GRADOLI – Arianna Meloni è stata la sorpresa del secolare pranzo del Purgatorio 2026. Che i “fratelli” viterbesi siano collegati e abbiano rapporti veri con i vertici di Fratelli d’Italia è fatto noto ma avere “la capa” della segreteria del partito in terra di Tuscia non è sicuramente un fatto scontato né banale.
“Segnale di vicinanza e attenzione al nostro territorio”, commentano in una nota i viterbesi del partito. In effetti hanno ragione e dopotutto, piaccia o non piaccia, il viterbese esprime con Fratelli d’Italia una vicepresidente del Parlamento Europeo (Antonella Sberna), un deputato della Camera (Mauro Rotelli), e due consiglieri alla Regione Lazio (Sabatini e Zelli).
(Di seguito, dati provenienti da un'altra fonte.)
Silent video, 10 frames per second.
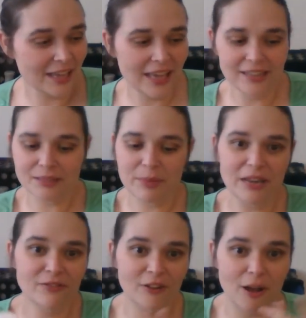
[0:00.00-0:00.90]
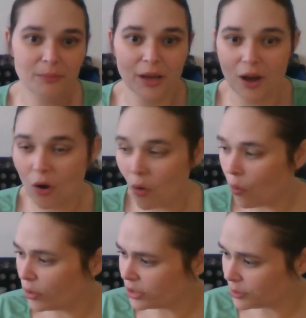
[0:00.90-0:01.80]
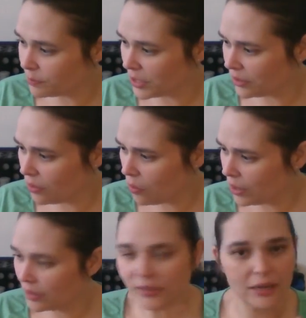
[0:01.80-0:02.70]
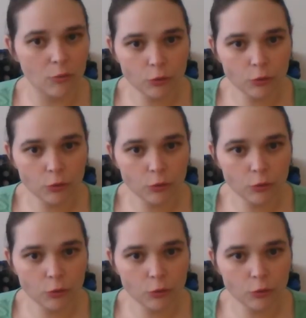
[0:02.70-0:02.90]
It is made from orange peel oil, yeah,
“Desideriamo rivolgere un sincero ringraziamento ad Arianna Meloni, capo della segreteria politica di Fratelli d’Italia, per aver preso parte al tradizionale Pranzo del Purgatorio di Gradoli. La sua presenza ha rappresentato un segnale importante di attenzione verso il nostro territorio e verso una comunità che custodisce con orgoglio una delle tradizioni più antiche e identitarie del Lazio. Il Pranzo del Purgatorio, cui già nel 2019 aveva partecipato il presidente del Consiglio dei Ministri, Giorgia Meloni, e lo scorso anno il ministro della Cultura, Alessandro Giuli, non è soltanto un momento conviviale, ma un appuntamento che unisce fede, storia e senso di appartenenza, rinnovando ogni anno valori profondi di solidarietà e memoria.
La partecipazione di Arianna Meloni ha testimoniato la vicinanza concreta di Fratelli d’Italia ai territori, ai borghi e alle realtà locali che costituiscono il cuore autentico della nostra Nazione”. Così l’onorevole Mauro Rotelli, la vicepresidente del Parlamento europeo Antonella Sberna, i consiglieri regionali Daniele Sabatini e Giulio Zelli, il capogruppo FdI al Comune di Viterbo Laura Allegrini e il coordinatore provinciale Massimo Giampieri.